What this task involves =>
Go through the entries below and copy each line that holds the word "frames".

Extracted information =>
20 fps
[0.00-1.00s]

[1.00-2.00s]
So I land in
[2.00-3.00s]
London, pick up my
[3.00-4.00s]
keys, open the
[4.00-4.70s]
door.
---
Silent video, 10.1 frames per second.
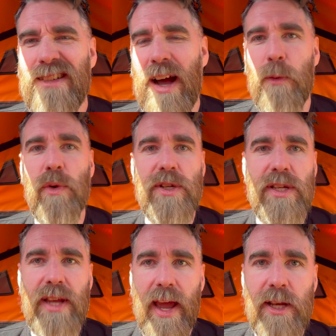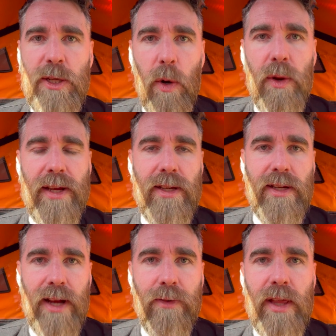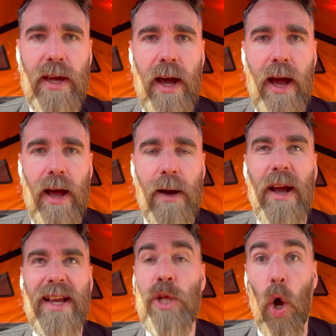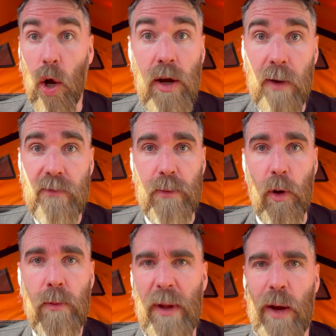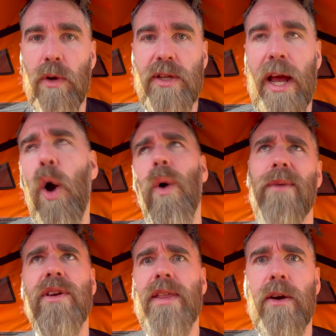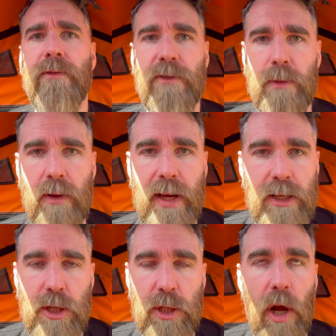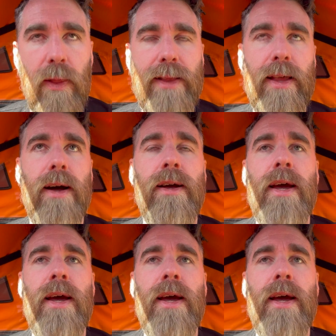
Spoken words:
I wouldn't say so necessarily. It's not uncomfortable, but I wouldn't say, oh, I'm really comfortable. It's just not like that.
...
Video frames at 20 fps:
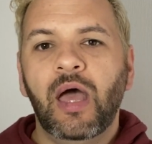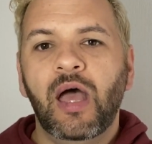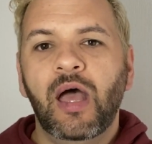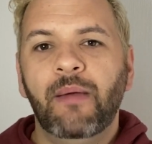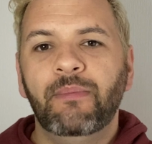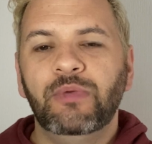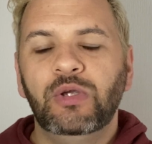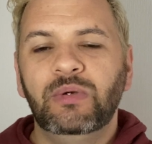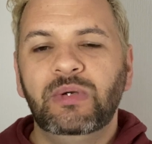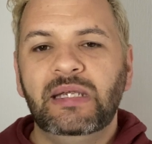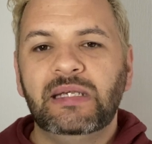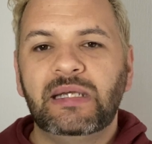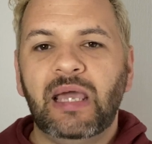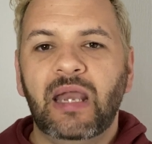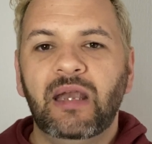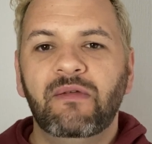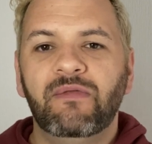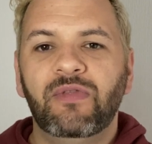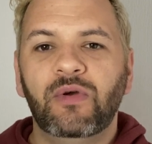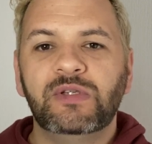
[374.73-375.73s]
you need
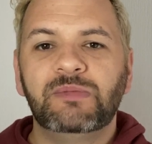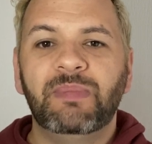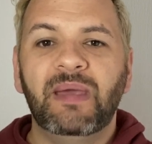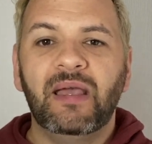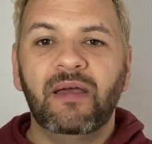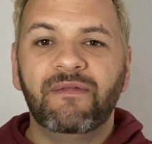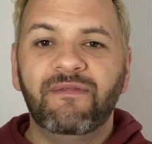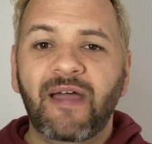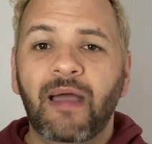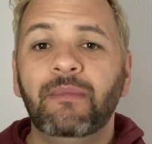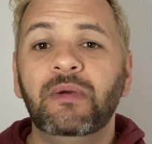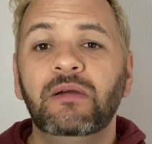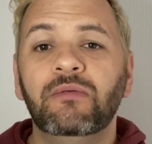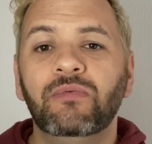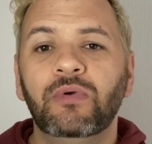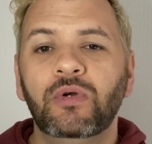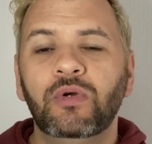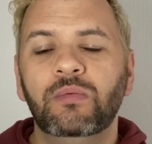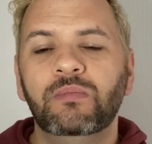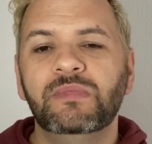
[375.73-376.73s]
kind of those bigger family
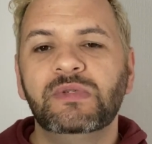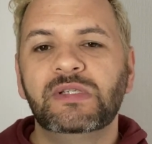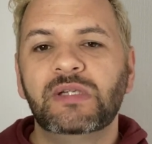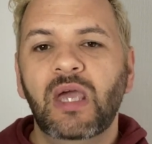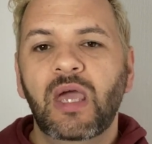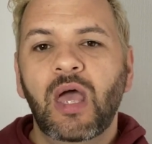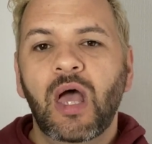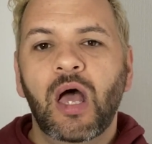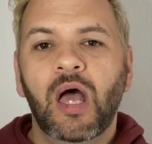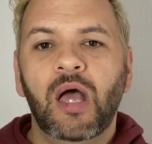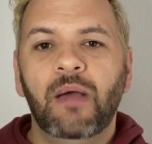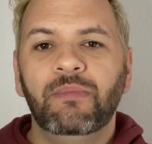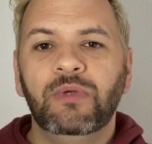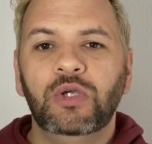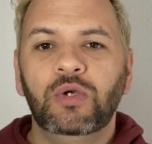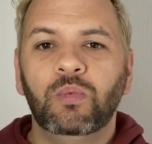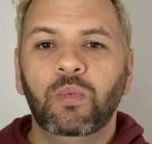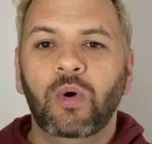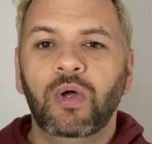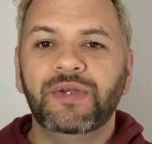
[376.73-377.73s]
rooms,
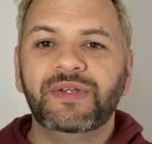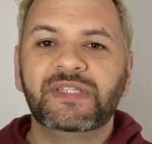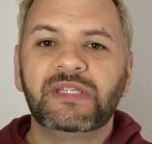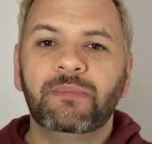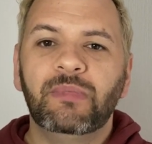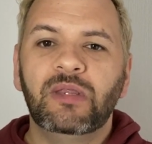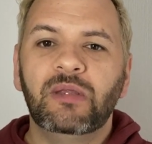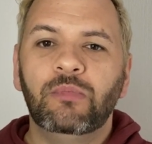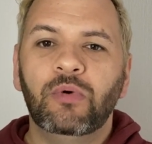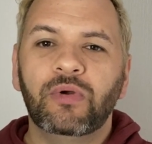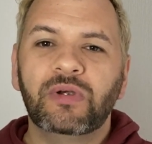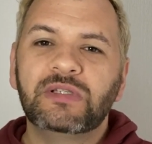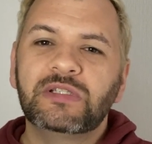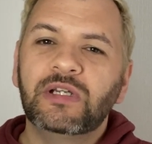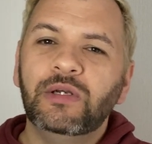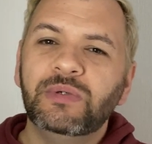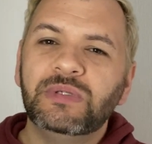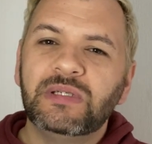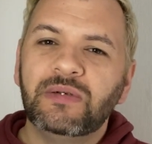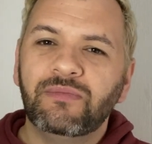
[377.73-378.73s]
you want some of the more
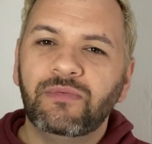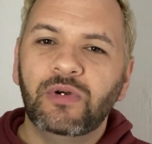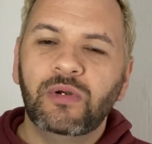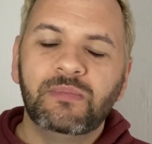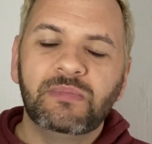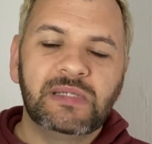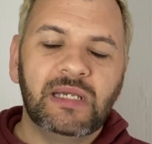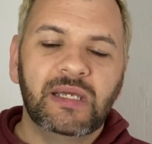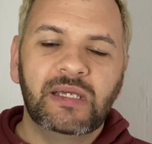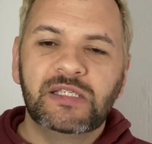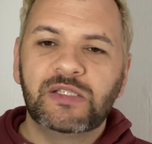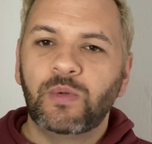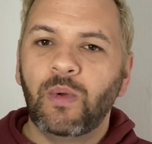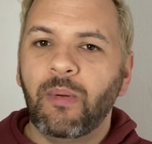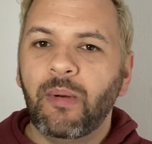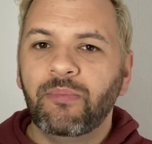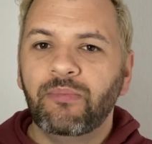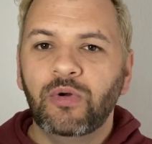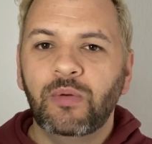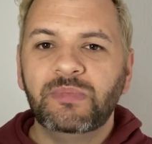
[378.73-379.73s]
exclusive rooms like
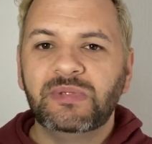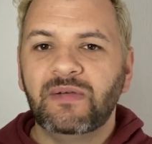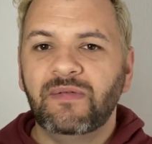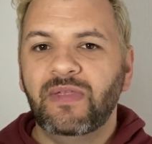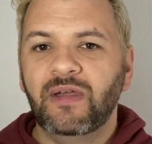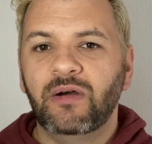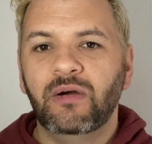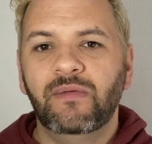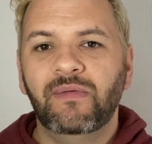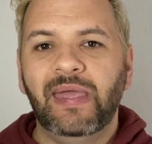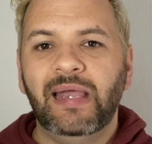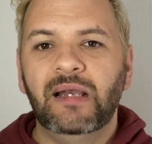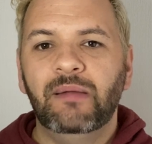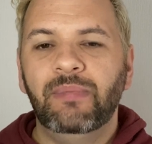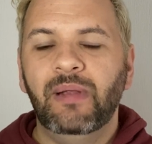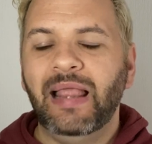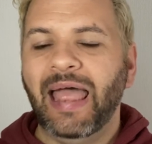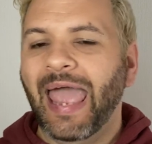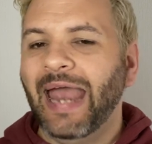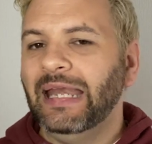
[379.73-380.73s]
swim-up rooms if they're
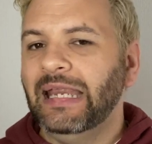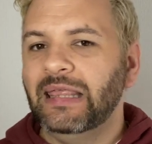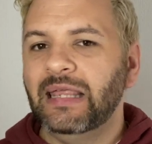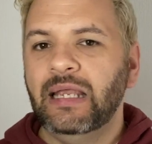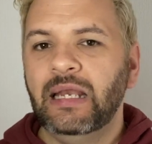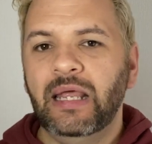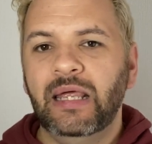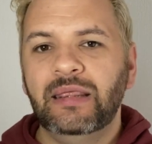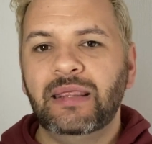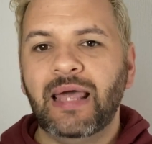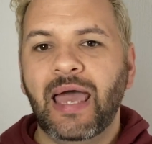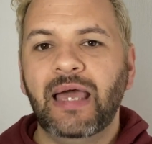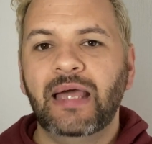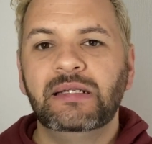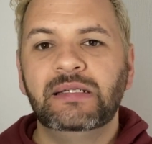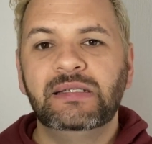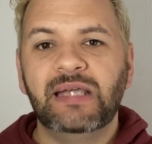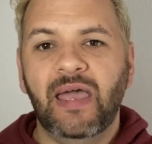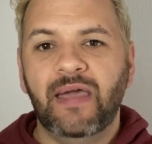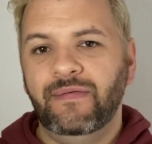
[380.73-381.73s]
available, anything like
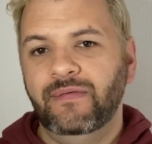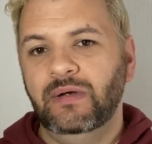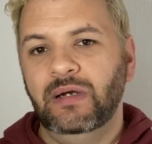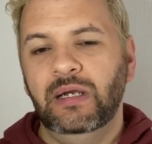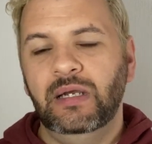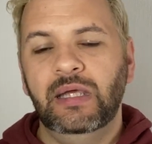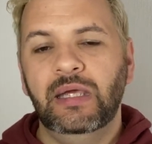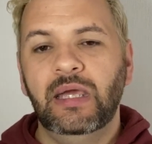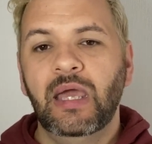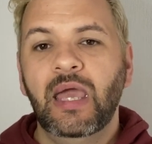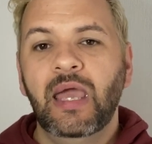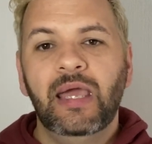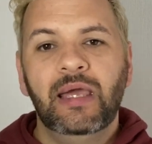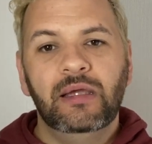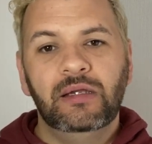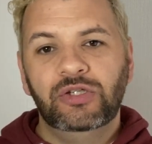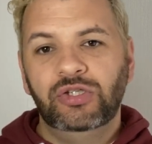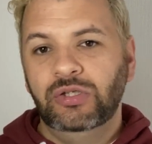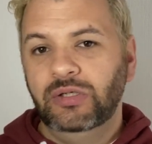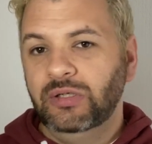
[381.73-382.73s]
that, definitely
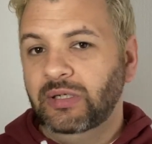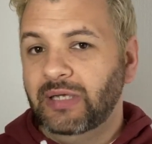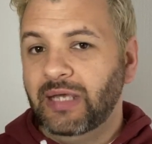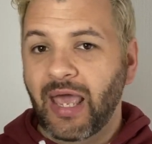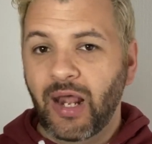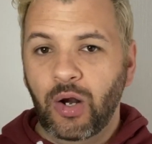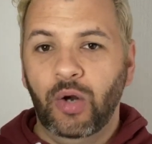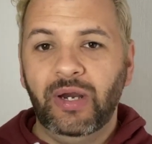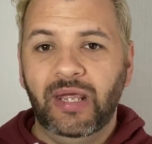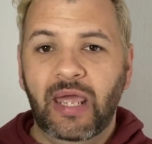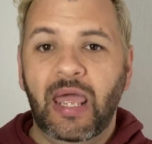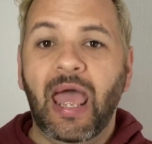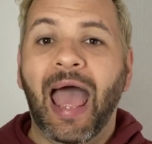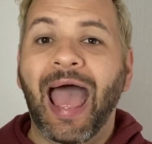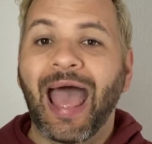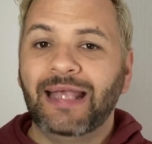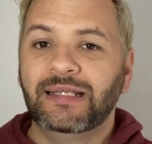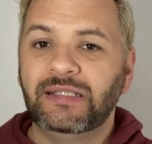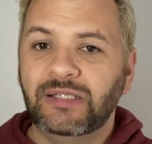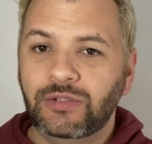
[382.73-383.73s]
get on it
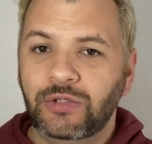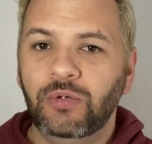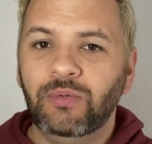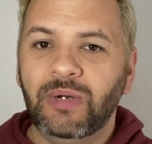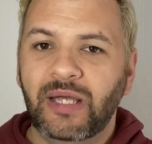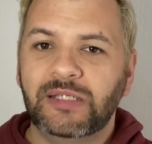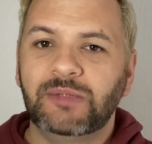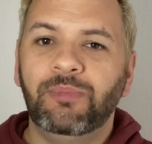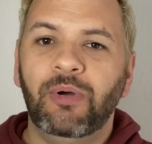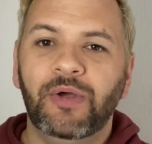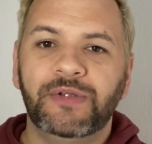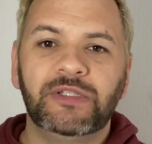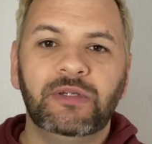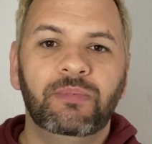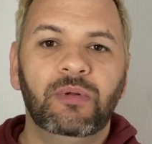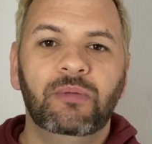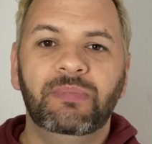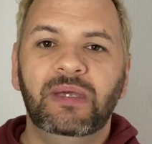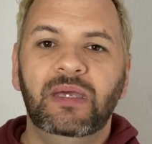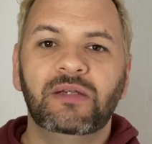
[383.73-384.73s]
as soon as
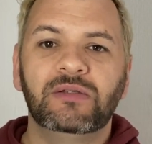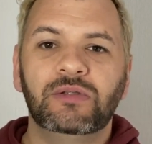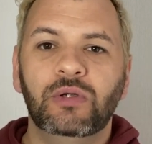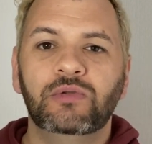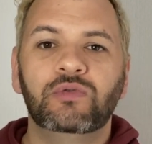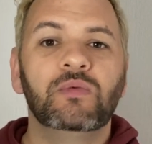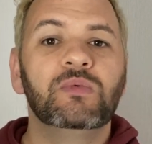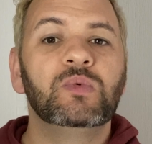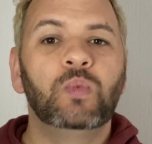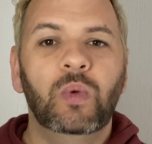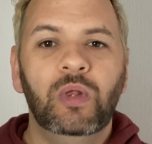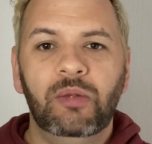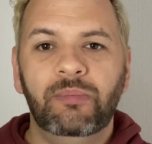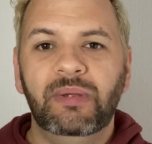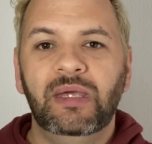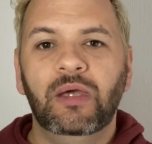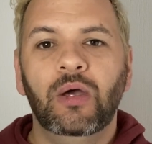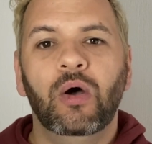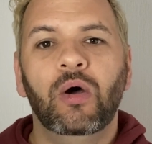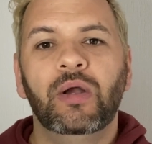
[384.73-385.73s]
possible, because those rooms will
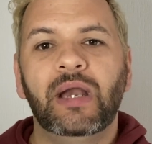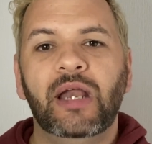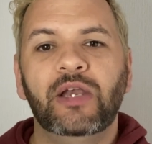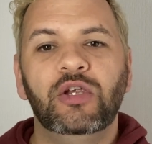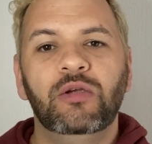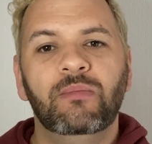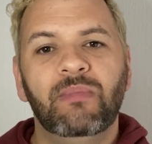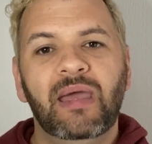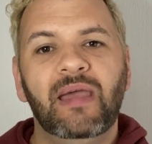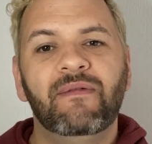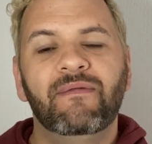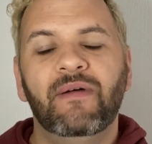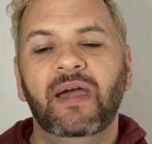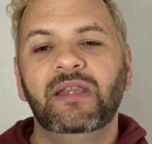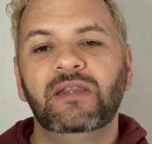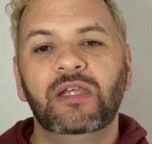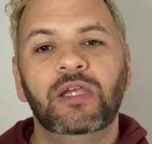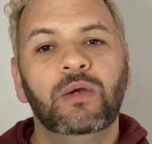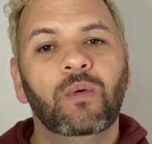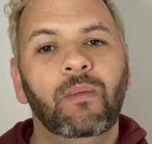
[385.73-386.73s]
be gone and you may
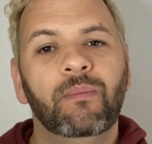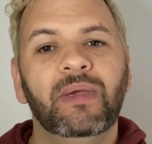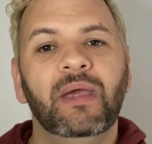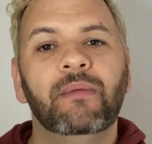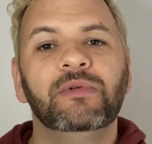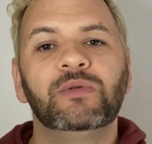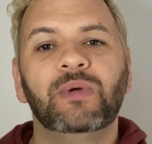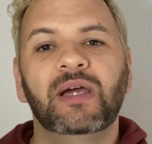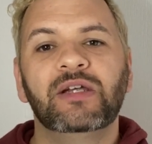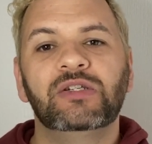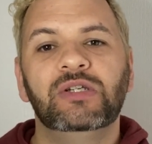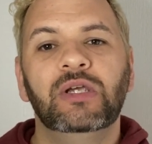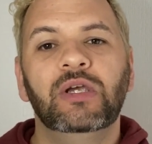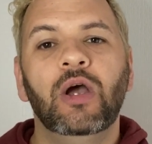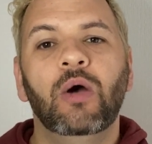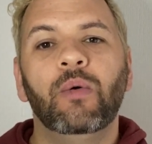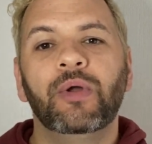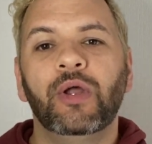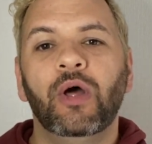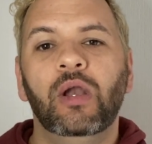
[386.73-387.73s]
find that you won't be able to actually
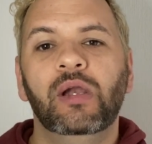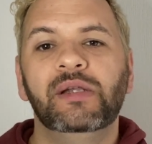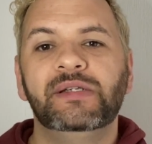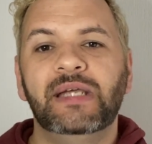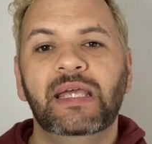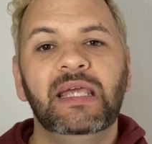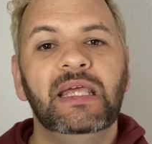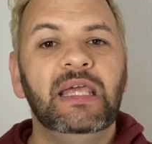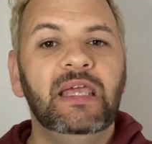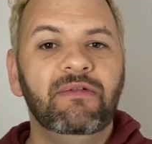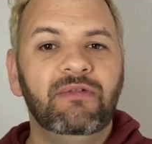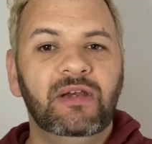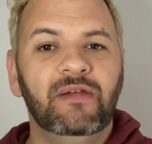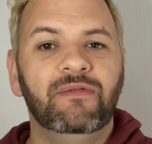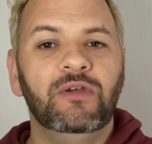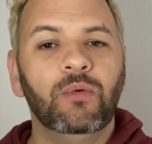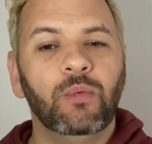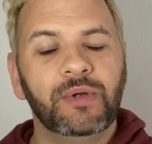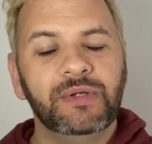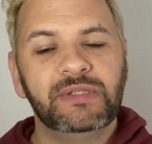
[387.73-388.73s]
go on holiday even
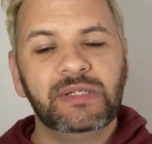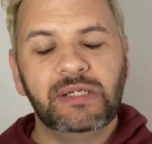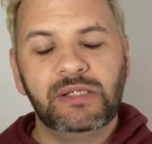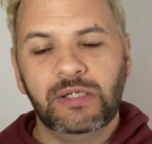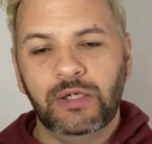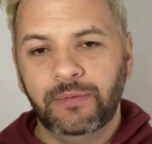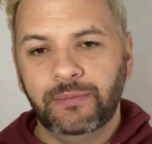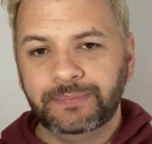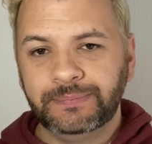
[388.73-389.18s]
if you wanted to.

Final answer =>
Silent video, 10.1 frames per second.
Video frames at 20 fps:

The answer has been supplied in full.